O exercício da crônica
* Por
Vinicius de Moraes
Escrever prosa é uma
arte ingrata. Eu digo prosa fiada, como faz um cronista; não a prosa de um
ficcionista, na qual este é levado meio a tapas pelas personagens e situações
que, azar dele, criou porque quis. Com um prosador do cotidiano, a coisa fia
mais fino. Senta-se ele diante de sua máquina, acende um cigarro, olha através
da janela e busca fundo em sua imaginação um fato qualquer, de preferência
colhido no noticiário matutino, ou da véspera, em que, com as suas artimanhas
peculiares, possa injetar um sangue novo. Se nada houver, resta-lhe o recurso
de olhar em torno e esperar que, através de um processo associativo, surja-lhe
de repente a crônica, provinda dos fatos e feitos de sua vida emocionalmente
despertados pela concentração. Ou então, em última instância, recorrer ao
assunto da falta de assunto, já bastante gasto, mas do qual, no ato de
escrever, pode surgir o inesperado.
Alguns fazem-no de
maneira simples e direta, sem caprichar demais no estilo, mas enfeitando-o aqui
e ali desses pequenos achados que são a sua marca registrada e constituem um
tópico infalível nas conversas do alheio naquela noite. Outros, de modo lento e
elaborado, que o leitor deixa para mais tarde como um convite ao sono: a estes
se lê como quem mastiga com prazer grandes bolas de chicletes. Outros, ainda, e
constituem a maioria, "tacam peito" na máquina e cumprem o dever
cotidiano da crônica com uma espécie de desespero, numa atitude
ou-vai-ou-racha. Há os eufóricos, cuja prosa procura sempre infundir vida e
alegria em seus leitores e há os tristes, que escrevem com o fito exclusivo de
desanimar o gentio não só quanto à vida, como quanto à condição humana e às
razões de viver. Há também os modestos, que ocultam cuidadosamente a própria
personalidade atrás do que dizem e, em contrapartida, os vaidosos, que castigam
no pronome na primeira pessoa e colocam-se geralmente como a personagem
principal de todas as situações. Como se diz que é preciso um pouco de tudo
para fazer um mundo, todos estes "marginais da imprensa", por assim dizer,
têm o seu papel a cumprir.

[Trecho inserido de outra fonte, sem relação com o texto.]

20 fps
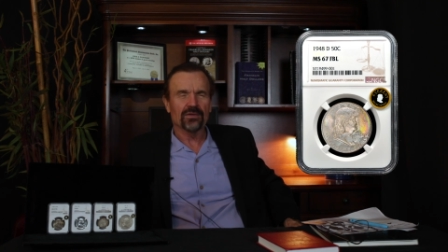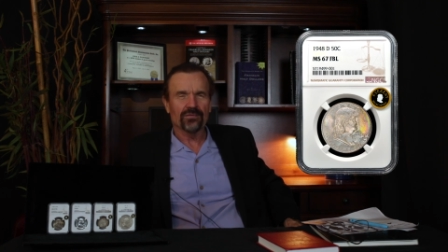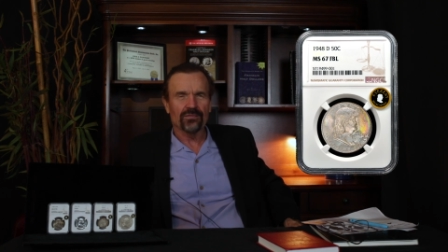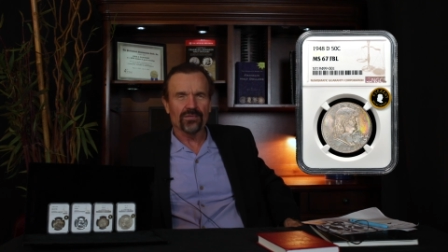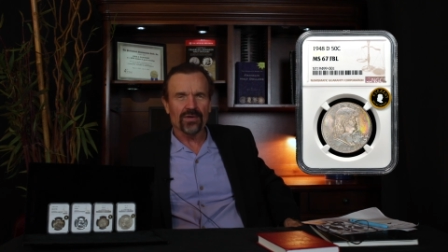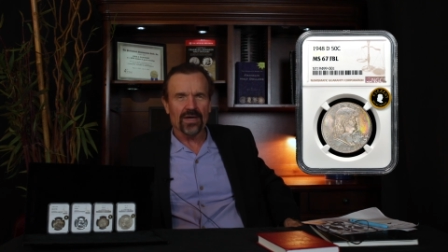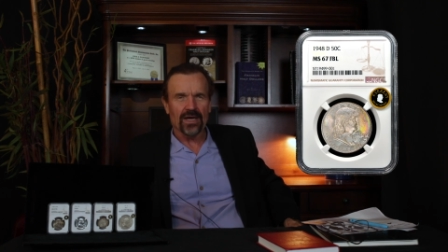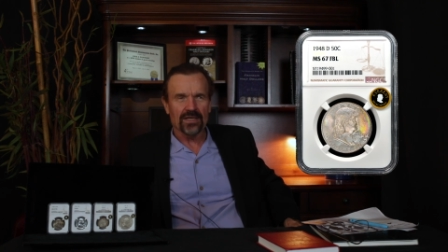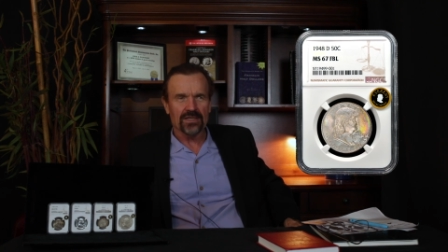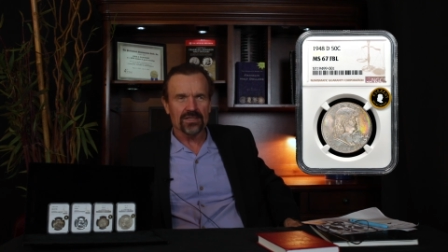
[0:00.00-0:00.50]
the
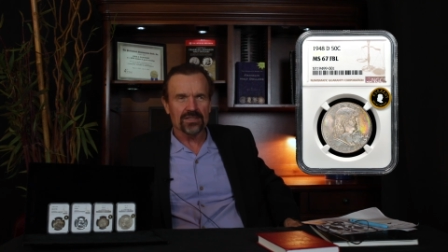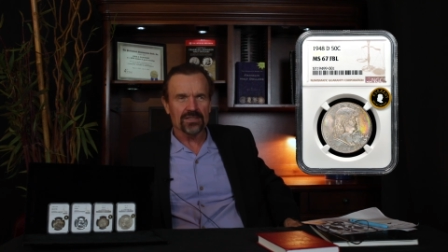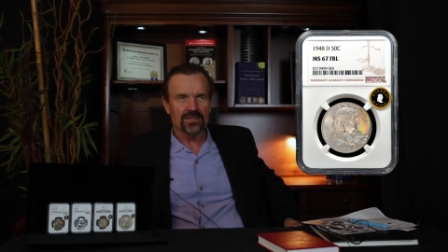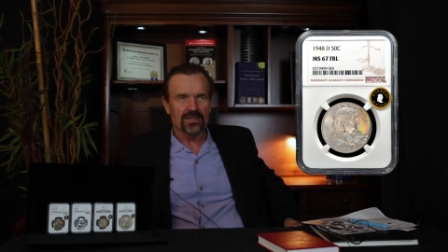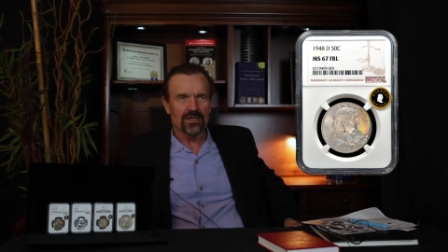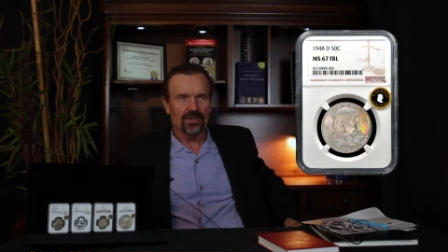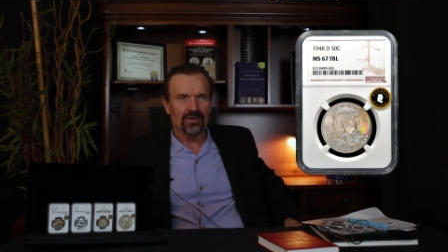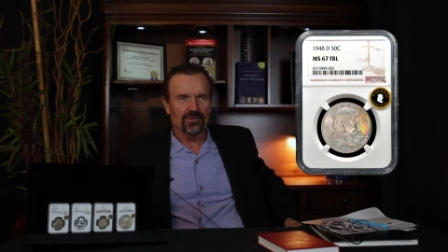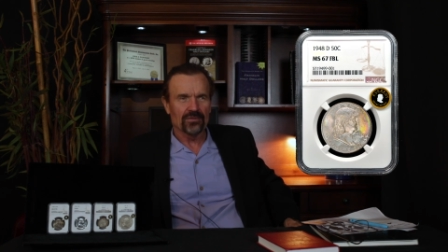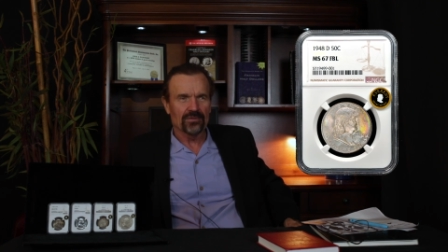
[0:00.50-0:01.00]

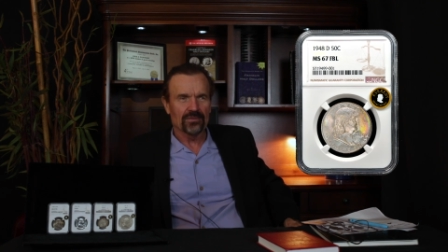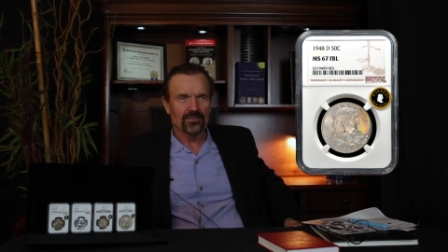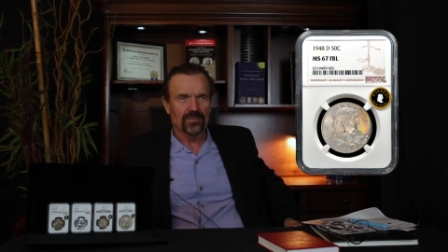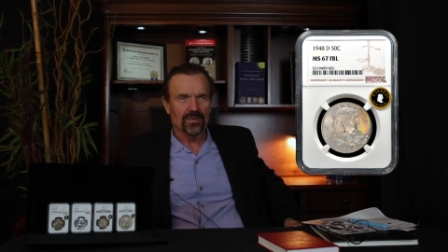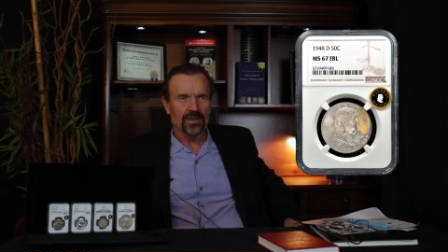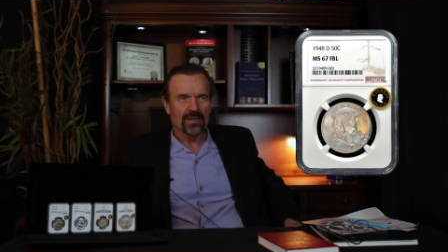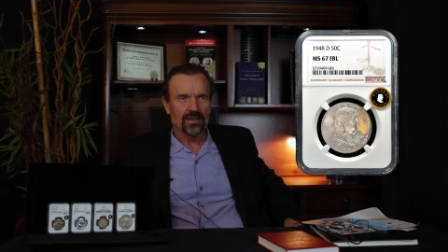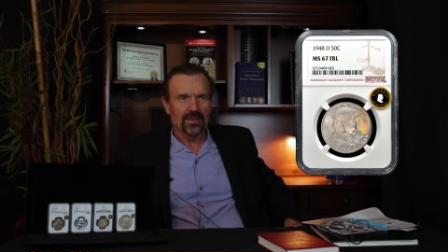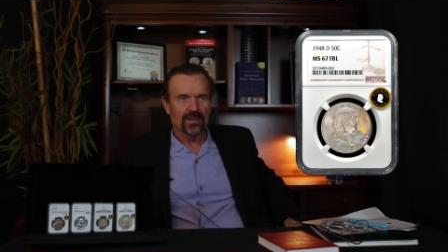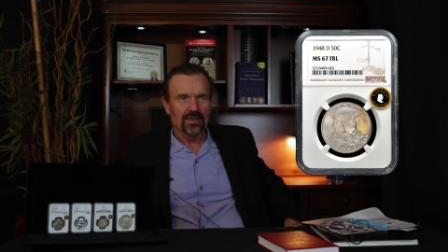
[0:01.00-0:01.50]
finest known.
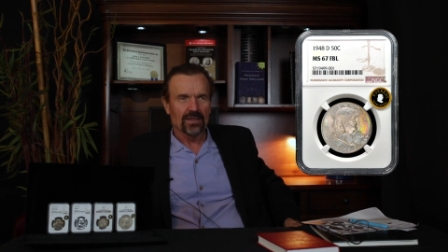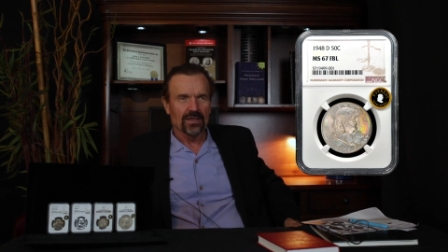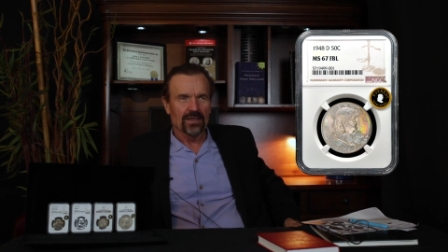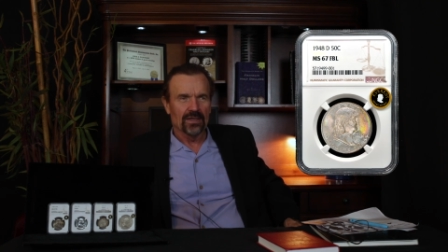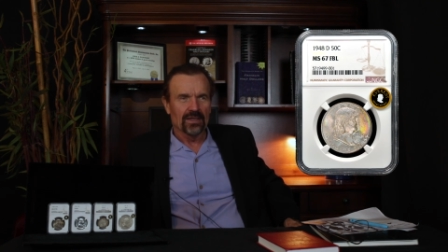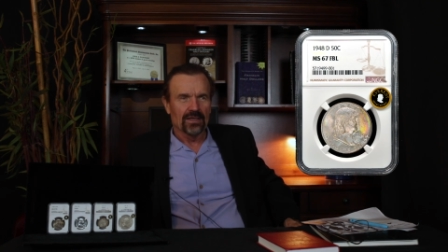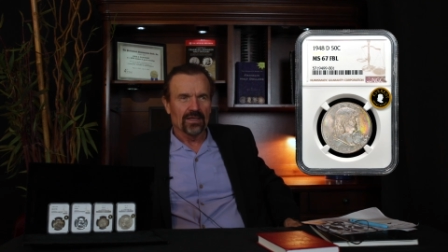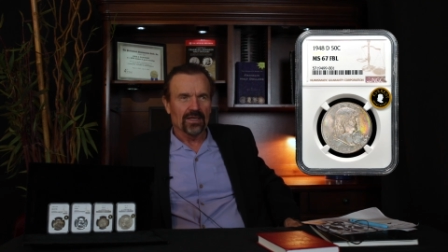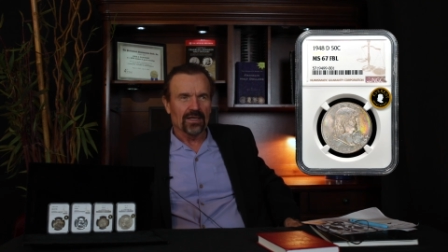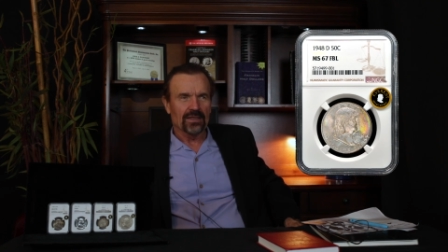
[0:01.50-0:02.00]

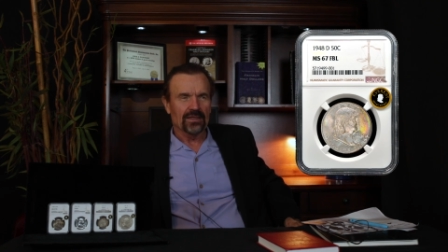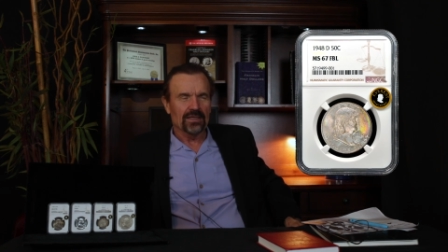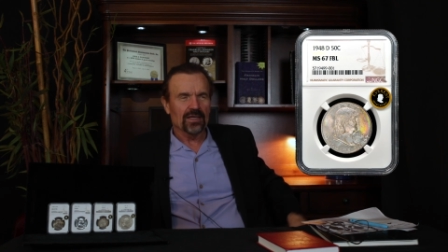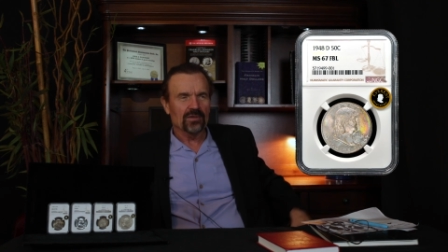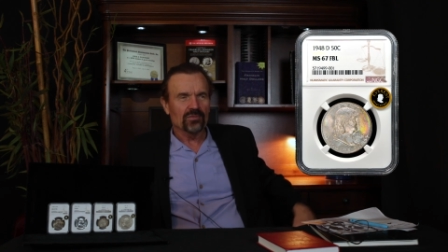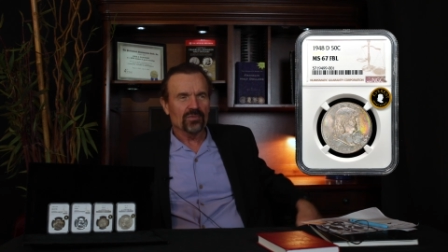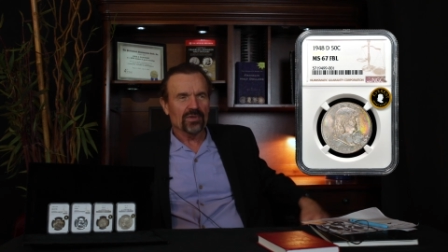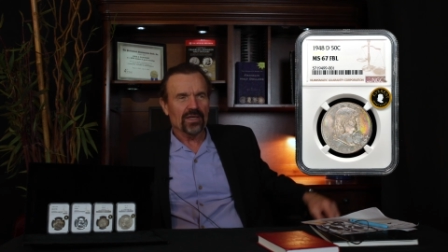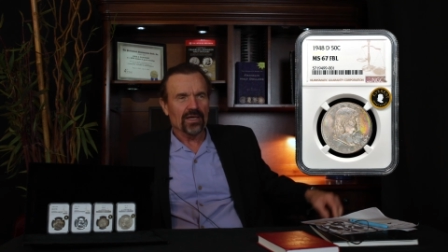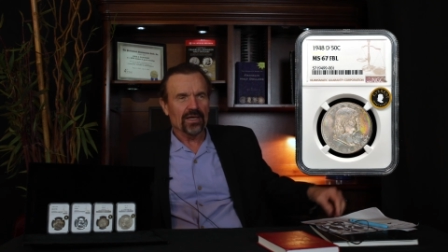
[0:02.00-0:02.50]
And
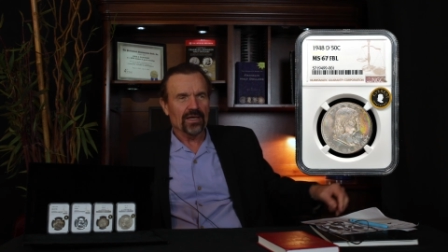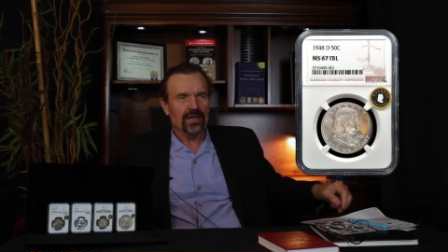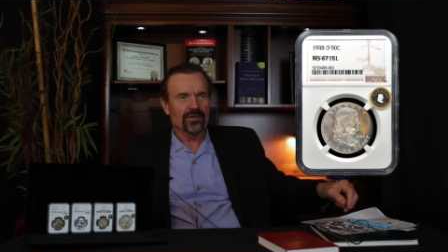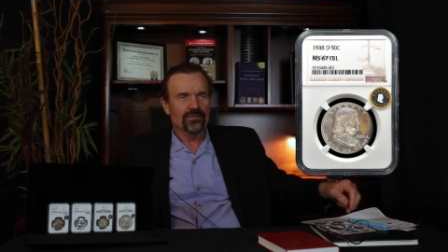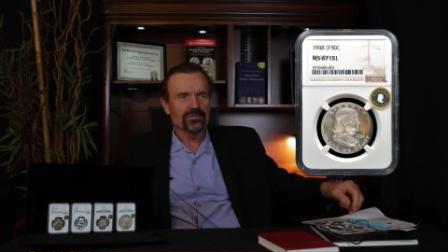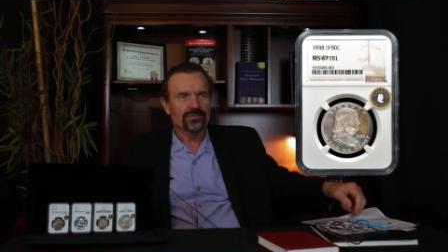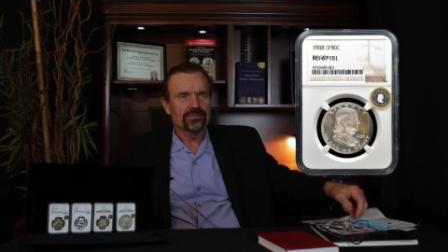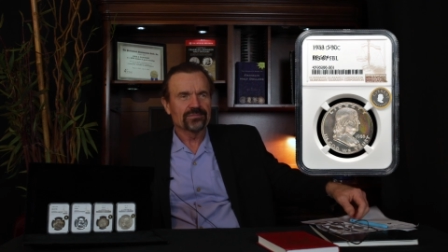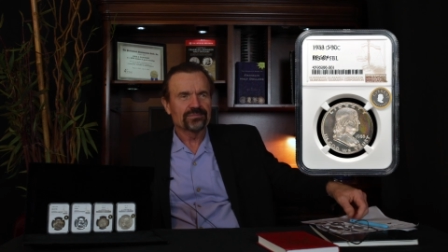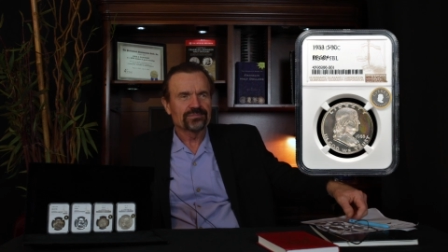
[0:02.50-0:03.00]
then we
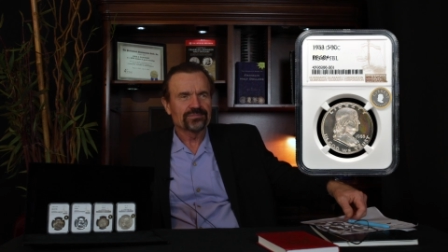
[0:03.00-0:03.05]
have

Uns afagam vaidades, outros, as espicaçam; este é
lido por puro deleite, aquele por puro vício. Mas uma coisa é certa: o público
não dispensa a crônica, e o cronista afirma-se cada vez mais como o cafezinho
quente seguido de um bom cigarro, que tanto prazer dão depois que se come.
Coloque-se porém o
leitor, o ingrato leitor, no papel do cronista. Dias há em que, positivamente,
a crônica "não baixa". O cronista levanta-se, senta-se, lava as mãos,
levanta-se de novo, chega à janela, dá uma telefonada a um amigo, põe um disco
na vitrola, relê crônicas passadas em busca de inspiração - e nada. Ele sabe
que o tempo está correndo, que a sua página tem uma hora certa para fechar, que
os linotipistas o estão esperando com impaciência, que o diretor do jornal está
provavelmente coçando a cabeça e dizendo a seus auxiliares: "É... não há
nada a fazer com Fulano..." Aí então é que, se ele é cronista mesmo, ele
se pega pela gola e diz: "Vamos, escreve, ó mascarado! Escreve uma crônica
sobre esta cadeira que está aí em tua frente! E que ela seja bem-feita e
divirta os leitores!" E o negócio sai de qualquer maneira.
O ideal para um
cronista é ter sempre uma os duas crônicas adiantadas. Mas eu conheço muito
poucos que o façam. Alguns tentam, quando começam, no afã de dar uma boa
impressão ao diretor e ao secretário do jornal. Mas se ele é um verdadeiro
cronista, um cronista que se preza, ao fim de duas semanas estará gastando a
metade do seu ordenado em mandar sua crônica de táxi - e a verdade é que, em
sua inocente maldade, tem um certo prazer em imaginar o suspiro de alívio e a
correria que ela causa, quando, tal uma filha desaparecida, chega de volta à
casa paterna.
* Poeta, diplomata, escritor
e um dos mais consagrados compositores da MPB.